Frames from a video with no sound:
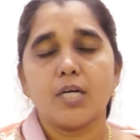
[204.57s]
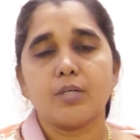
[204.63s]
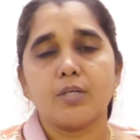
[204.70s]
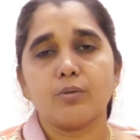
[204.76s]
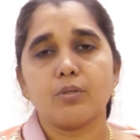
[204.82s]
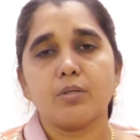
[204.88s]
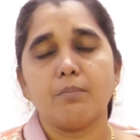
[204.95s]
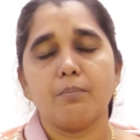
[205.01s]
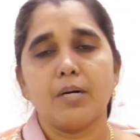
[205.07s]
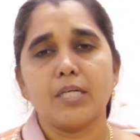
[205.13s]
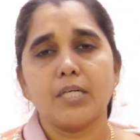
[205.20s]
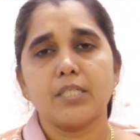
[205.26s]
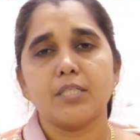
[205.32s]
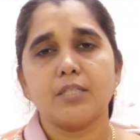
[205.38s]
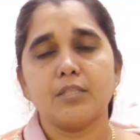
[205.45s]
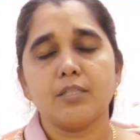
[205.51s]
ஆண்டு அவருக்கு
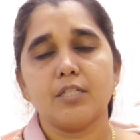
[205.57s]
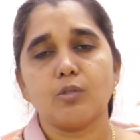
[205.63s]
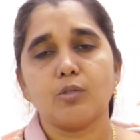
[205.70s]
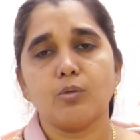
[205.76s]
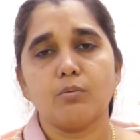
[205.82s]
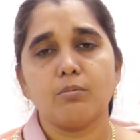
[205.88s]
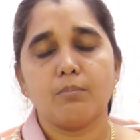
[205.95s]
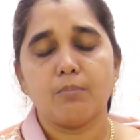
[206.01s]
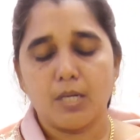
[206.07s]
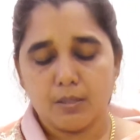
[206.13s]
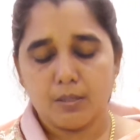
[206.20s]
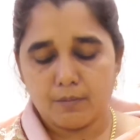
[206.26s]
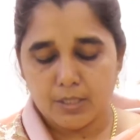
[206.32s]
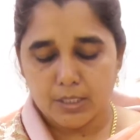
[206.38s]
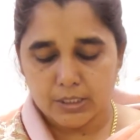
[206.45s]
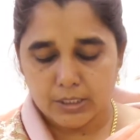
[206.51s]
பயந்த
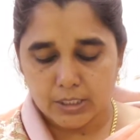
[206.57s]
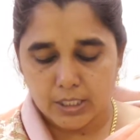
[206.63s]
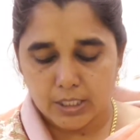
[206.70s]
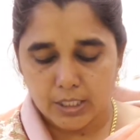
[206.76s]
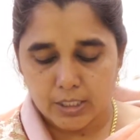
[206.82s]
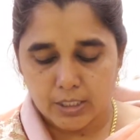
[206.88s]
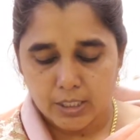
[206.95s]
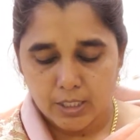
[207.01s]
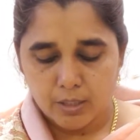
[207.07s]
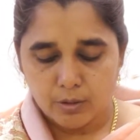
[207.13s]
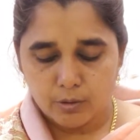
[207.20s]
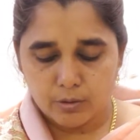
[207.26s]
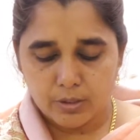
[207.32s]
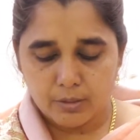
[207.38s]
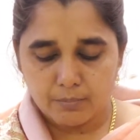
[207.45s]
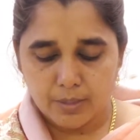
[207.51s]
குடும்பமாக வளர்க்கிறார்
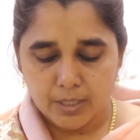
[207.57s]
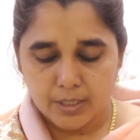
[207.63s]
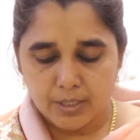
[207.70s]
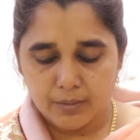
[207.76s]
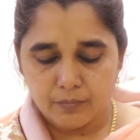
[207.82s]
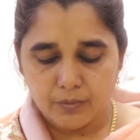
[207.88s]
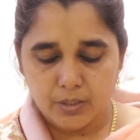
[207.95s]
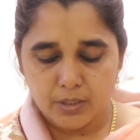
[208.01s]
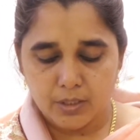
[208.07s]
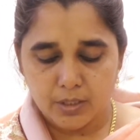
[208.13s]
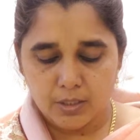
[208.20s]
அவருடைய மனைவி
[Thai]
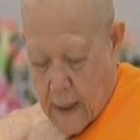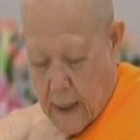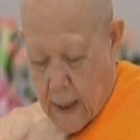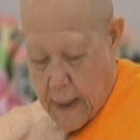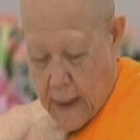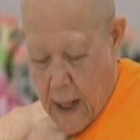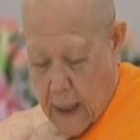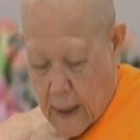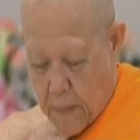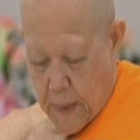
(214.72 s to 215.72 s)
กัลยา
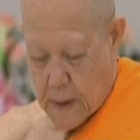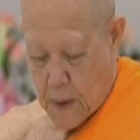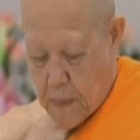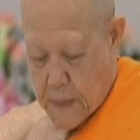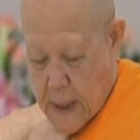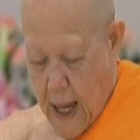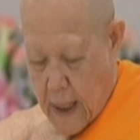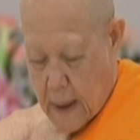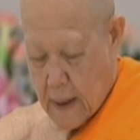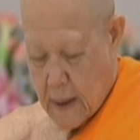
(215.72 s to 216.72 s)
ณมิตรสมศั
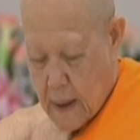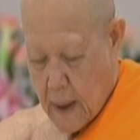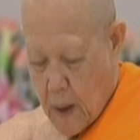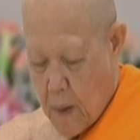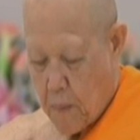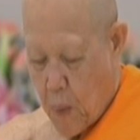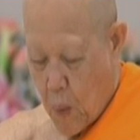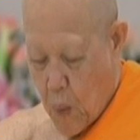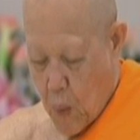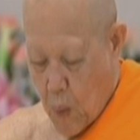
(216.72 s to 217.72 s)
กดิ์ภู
+---+
### Task directions
Print the preceding material over again exactly. Please leave the pictures out.

### Reply
Frames from a video with no sound:
[204.57s]
[204.63s]
[204.70s]
[204.76s]
[204.82s]
[204.88s]
[204.95s]
[205.01s]
[205.07s]
[205.13s]
[205.20s]
[205.26s]
[205.32s]
[205.38s]
[205.45s]
[205.51s]
ஆண்டு அவருக்கு
[205.57s]
[205.63s]
[205.70s]
[205.76s]
[205.82s]
[205.88s]
[205.95s]
[206.01s]
[206.07s]
[206.13s]
[206.20s]
[206.26s]
[206.32s]
[206.38s]
[206.45s]
[206.51s]
பயந்த
[206.57s]
[206.63s]
[206.70s]
[206.76s]
[206.82s]
[206.88s]
[206.95s]
[207.01s]
[207.07s]
[207.13s]
[207.20s]
[207.26s]
[207.32s]
[207.38s]
[207.45s]
[207.51s]
குடும்பமாக வளர்க்கிறார்
[207.57s]
[207.63s]
[207.70s]
[207.76s]
[207.82s]
[207.88s]
[207.95s]
[208.01s]
[208.07s]
[208.13s]
[208.20s]
அவருடைய மனைவி
[Thai]
(214.72 s to 215.72 s)
กัลยา
(215.72 s to 216.72 s)
ณมิตรสมศั
(216.72 s to 217.72 s)
กดิ์ภู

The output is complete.